Tid Bits of Info
- Over 3 million elderly people seek treatment at the ER from fall-related injuries every year.
- Falls are the leading cause of fatal and non-fatal injuries in the elderly.
- Greater than 30% of the elderly population goes barefoot or wears slippers in their house.
- Proper screening can reduce the incidence of falls between 30-40%.
- Physical Therapists are excellent healthcare professionals to perform a fall risk screen and prescribe interventions to prevent them from occurring.
Falling down can be painful and even dangerous. When elderly people fall, they may experience long term or permanent disability, their quality of life may drop, and they could even die. Every year healthcare workers treat over three million people for falling who are above 65 years old. Falls can often be prevented with proper care by the patients and support from family and caregivers around them.
Elderly people fall sometimes because of lack of exercise and activity. As a result, they suffer from very poor strength throughout the musculoskeletal system and one of the most important areas is the core and hip strength. Sitting and being sedentary for prolonged periods of time can cause a decrease in flexibility, strength and muscular endurance. The inability of the muscles to generate enough force to move a limb can lead to someone’s inability to adjust and “catch” their balance if they stumble.
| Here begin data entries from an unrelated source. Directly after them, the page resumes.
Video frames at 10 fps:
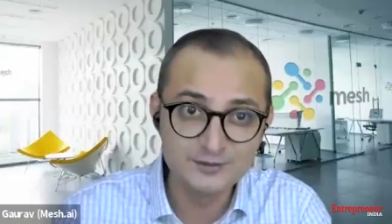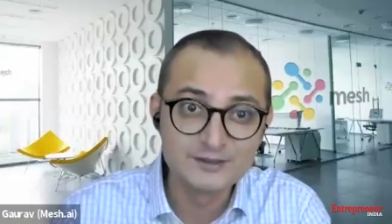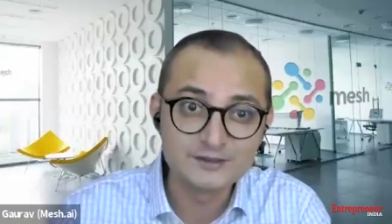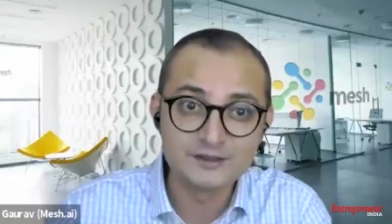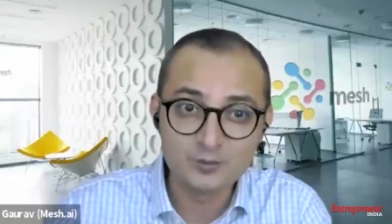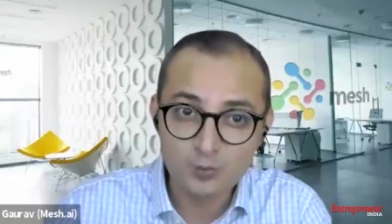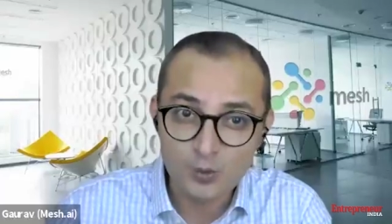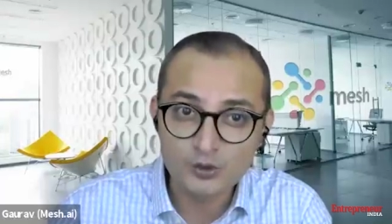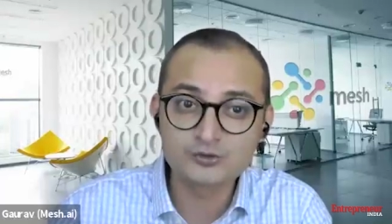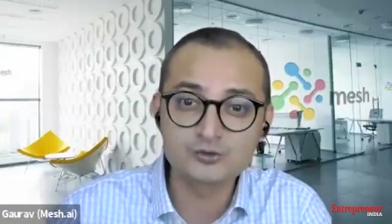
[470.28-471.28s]
in.
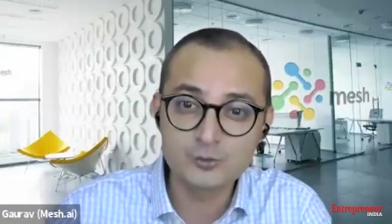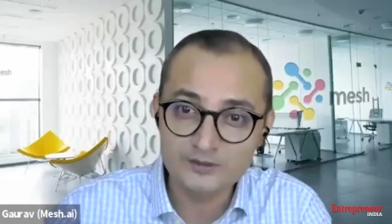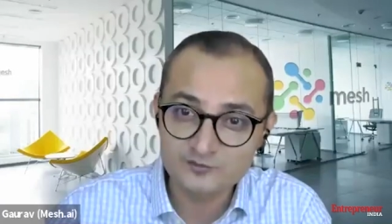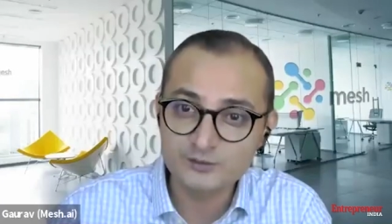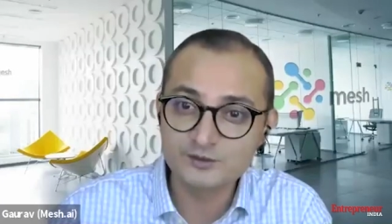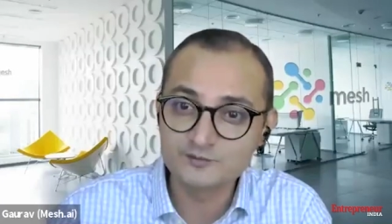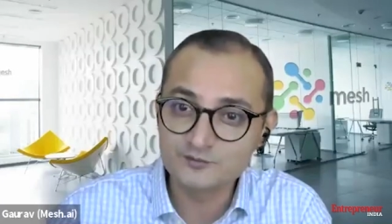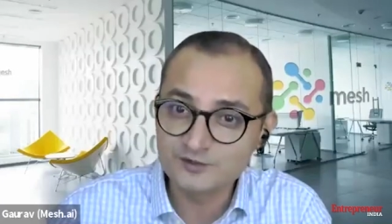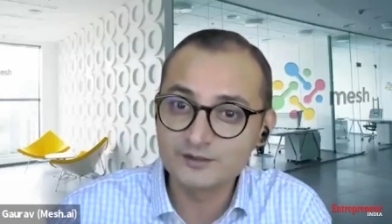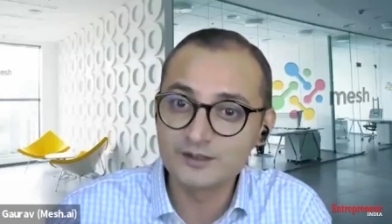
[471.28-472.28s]
They want to
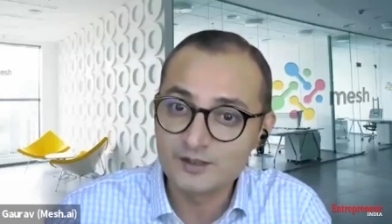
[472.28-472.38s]
experience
Being weak and deconditioned in one of the major causes leading to a fall.
Weakness and fear can cause people to alter the way they walk. They usually walk slower, have a wider stance and many times are slightly hunched over. They believe these adjustments will provide better stability while they are weight bearing. Many of these individuals have friends or family who have fallen and knowing how severe a fall can lead to fear of them falling which makes them very stiff and anxious.
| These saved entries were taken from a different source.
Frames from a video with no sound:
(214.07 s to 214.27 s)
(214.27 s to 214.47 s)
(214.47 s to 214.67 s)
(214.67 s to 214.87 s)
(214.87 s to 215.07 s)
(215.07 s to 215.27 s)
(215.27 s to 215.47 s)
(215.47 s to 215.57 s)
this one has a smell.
Lack of exercise and altered gait can contribute to falling. Pain, lack of feeling, and misaligned feet are other reasons why elderly people fall. As bodies ages, joint can deteriorate, causing pain, limited motion, and loss of strength. At the same time, certain age-related physiological changes can lead to loss of sensation in the feet. These peripheral neuropathies can cause someone to be unaware of the exact placement of the foot when taking a step. This can cause loss of balance and falling especially if someone steps on an uneven or unstable surface. Finally, it has been stated that 80% or more of all people over the age of 65 have some sort of foot pathology. This pathology includes bunions, calluses and hammer toes. The malalignment of the ankle, foot, and toes can lead to balance issues and cause a fall.
Healthcare professionals and caregivers need to ask the elderly if they have lower extremity pain. The question of foot pain and sensation loss has to be asked and then a physical exam should be performed. The problem could be as simple as an ill-fitting shoe. It is predicted that nearly 50% of all women and 30% of all men have not had their shoe size measured within 5 years. Many people in this age range deal with balance and gait disorders on a daily basis. Obviously, this makes them more susceptible to falling.
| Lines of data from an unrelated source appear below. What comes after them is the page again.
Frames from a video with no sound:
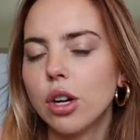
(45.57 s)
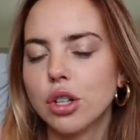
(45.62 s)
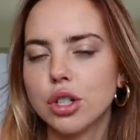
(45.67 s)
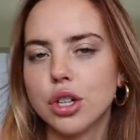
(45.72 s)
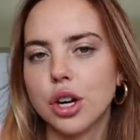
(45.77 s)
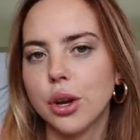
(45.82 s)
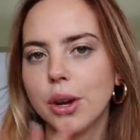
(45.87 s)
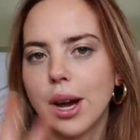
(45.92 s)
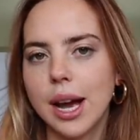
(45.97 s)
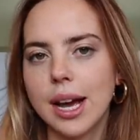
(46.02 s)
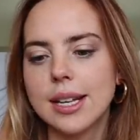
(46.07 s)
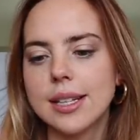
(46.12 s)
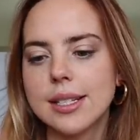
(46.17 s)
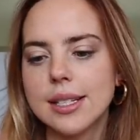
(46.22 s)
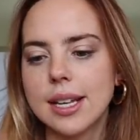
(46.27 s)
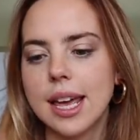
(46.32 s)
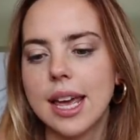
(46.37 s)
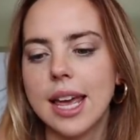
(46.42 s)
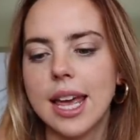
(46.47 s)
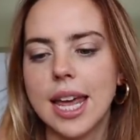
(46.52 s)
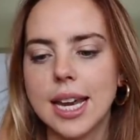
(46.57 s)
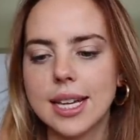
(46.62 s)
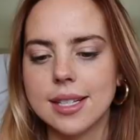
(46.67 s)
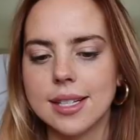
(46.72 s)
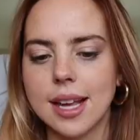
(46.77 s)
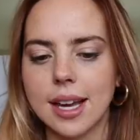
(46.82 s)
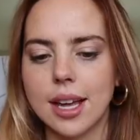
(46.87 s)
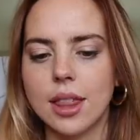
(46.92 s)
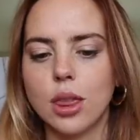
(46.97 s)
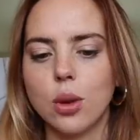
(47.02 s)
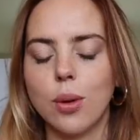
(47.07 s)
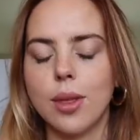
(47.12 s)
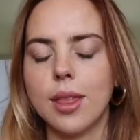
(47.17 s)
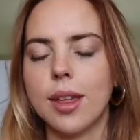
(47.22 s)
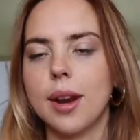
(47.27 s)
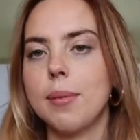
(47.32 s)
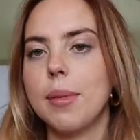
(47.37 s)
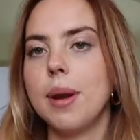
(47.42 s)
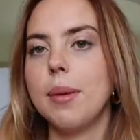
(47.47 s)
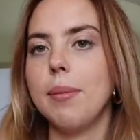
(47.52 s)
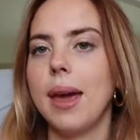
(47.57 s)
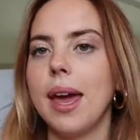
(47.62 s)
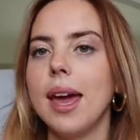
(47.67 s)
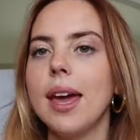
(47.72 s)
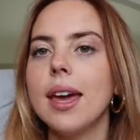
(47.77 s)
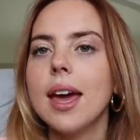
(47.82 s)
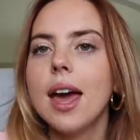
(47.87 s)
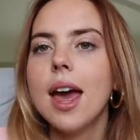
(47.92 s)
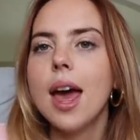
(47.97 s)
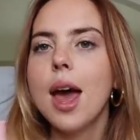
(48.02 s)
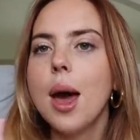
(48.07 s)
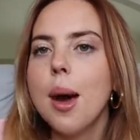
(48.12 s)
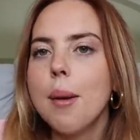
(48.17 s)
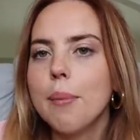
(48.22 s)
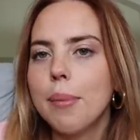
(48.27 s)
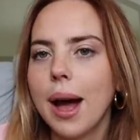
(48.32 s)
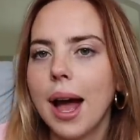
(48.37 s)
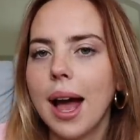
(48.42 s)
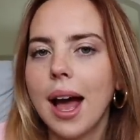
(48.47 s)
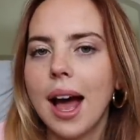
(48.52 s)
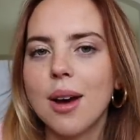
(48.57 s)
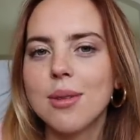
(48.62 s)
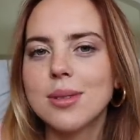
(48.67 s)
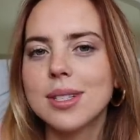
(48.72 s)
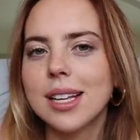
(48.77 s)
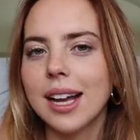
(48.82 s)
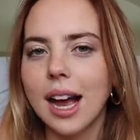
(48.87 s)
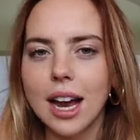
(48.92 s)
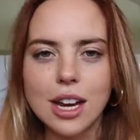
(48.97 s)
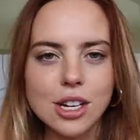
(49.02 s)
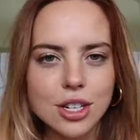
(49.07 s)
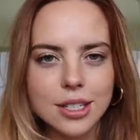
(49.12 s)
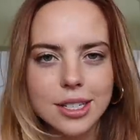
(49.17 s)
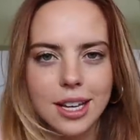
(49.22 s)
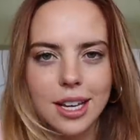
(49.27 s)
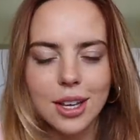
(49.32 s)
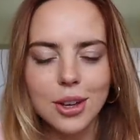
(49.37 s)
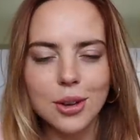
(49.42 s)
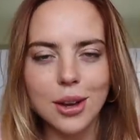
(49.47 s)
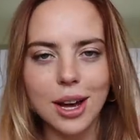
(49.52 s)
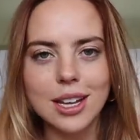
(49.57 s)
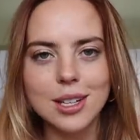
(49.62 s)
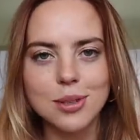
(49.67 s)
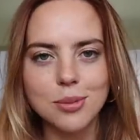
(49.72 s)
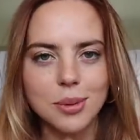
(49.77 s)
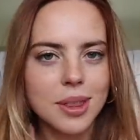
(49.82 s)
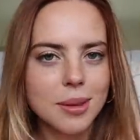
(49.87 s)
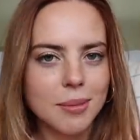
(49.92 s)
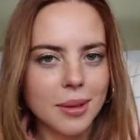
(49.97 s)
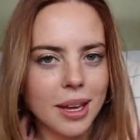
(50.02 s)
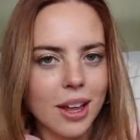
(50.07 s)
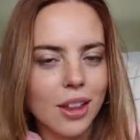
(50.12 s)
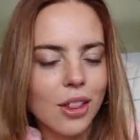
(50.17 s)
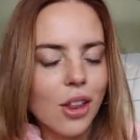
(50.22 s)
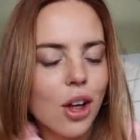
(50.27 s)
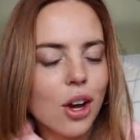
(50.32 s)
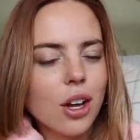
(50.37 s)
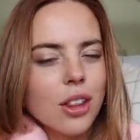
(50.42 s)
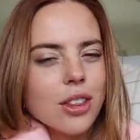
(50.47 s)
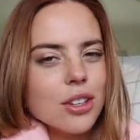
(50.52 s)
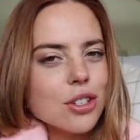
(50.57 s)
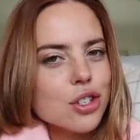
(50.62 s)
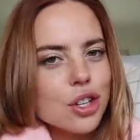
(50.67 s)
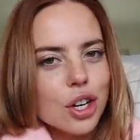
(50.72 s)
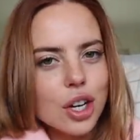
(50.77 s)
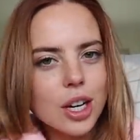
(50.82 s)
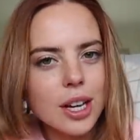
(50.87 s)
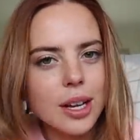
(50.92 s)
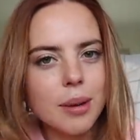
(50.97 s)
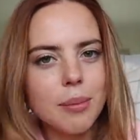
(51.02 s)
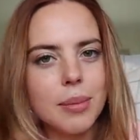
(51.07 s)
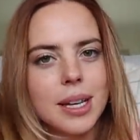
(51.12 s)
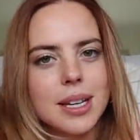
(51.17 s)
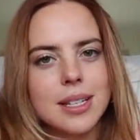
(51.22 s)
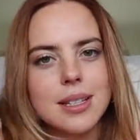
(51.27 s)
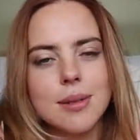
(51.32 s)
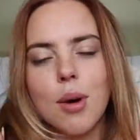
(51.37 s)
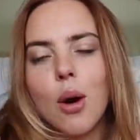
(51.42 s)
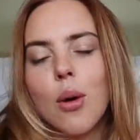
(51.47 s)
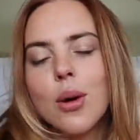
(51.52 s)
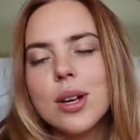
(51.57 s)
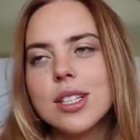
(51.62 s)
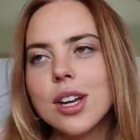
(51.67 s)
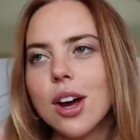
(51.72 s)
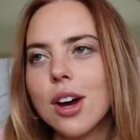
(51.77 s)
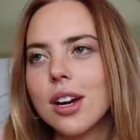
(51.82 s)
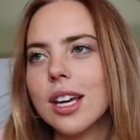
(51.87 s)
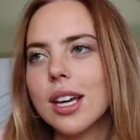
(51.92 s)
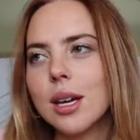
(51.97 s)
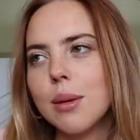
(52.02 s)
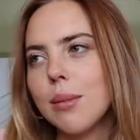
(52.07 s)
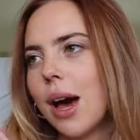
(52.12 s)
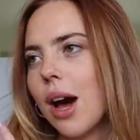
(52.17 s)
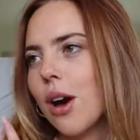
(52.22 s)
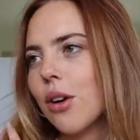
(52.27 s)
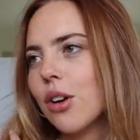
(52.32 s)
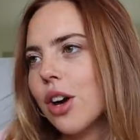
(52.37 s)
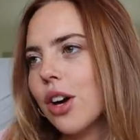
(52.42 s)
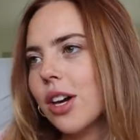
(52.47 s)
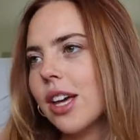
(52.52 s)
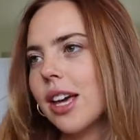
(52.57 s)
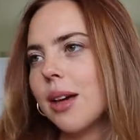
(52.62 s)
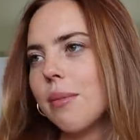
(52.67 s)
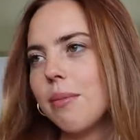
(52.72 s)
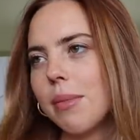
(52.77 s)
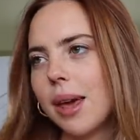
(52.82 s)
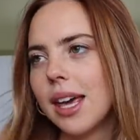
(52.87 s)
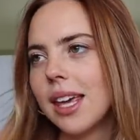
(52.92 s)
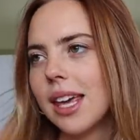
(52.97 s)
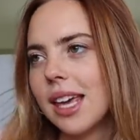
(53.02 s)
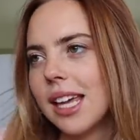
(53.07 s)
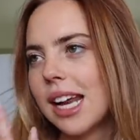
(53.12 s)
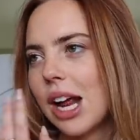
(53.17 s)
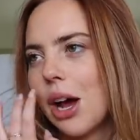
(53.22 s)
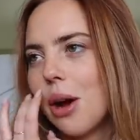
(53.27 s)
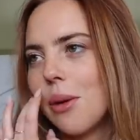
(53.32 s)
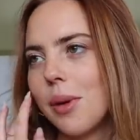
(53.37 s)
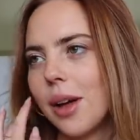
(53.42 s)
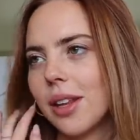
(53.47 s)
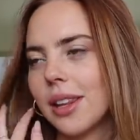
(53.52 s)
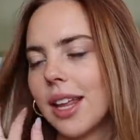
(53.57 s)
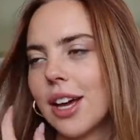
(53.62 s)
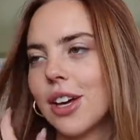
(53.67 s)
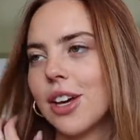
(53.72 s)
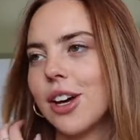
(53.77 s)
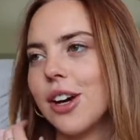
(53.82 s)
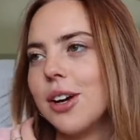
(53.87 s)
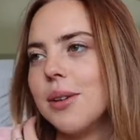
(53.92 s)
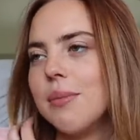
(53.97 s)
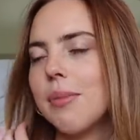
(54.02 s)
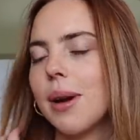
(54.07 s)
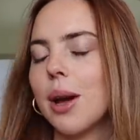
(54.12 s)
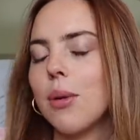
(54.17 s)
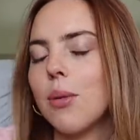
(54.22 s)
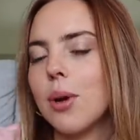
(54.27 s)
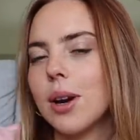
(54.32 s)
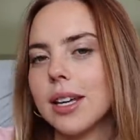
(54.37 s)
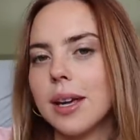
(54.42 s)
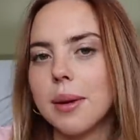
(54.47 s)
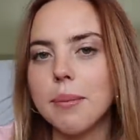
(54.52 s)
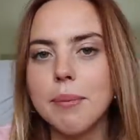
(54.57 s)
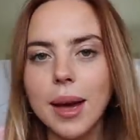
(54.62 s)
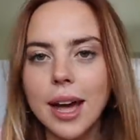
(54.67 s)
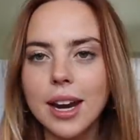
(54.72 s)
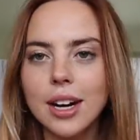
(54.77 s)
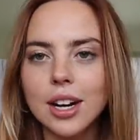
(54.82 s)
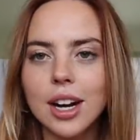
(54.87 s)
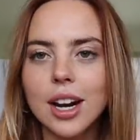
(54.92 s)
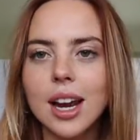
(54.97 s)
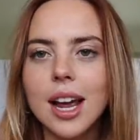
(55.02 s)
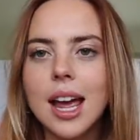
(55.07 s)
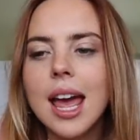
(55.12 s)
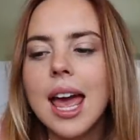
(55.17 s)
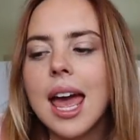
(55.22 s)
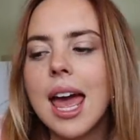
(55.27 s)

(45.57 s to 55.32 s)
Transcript: I'll show you guys it in a second, the one that I'm going to make. But I was like, I should take you guys with me along on this journey because I'm always talking about cooking and baking and how I'm not that good, but I want to get better.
Everyone has to help our elderly population avoid a fall. It is essential to conduct regular and proper screening of balance, strength, dizziness, vision, medication use, foot/ankle issues and the overall safety of living quarters. When screening the elderly there cannot be a feeling of “hurting their feelings or invading their privacy” when asking questions about their health. These individuals are more prone to falling simply due to their age. Helping them avoid a fall must be a priority for everyone that comes in contact with them.
Falling can cause major injuries and even death. Preventing a fall in an elderly person has to be a “team” effort where proper screening techniques are used by everyone that comes in contact with that person.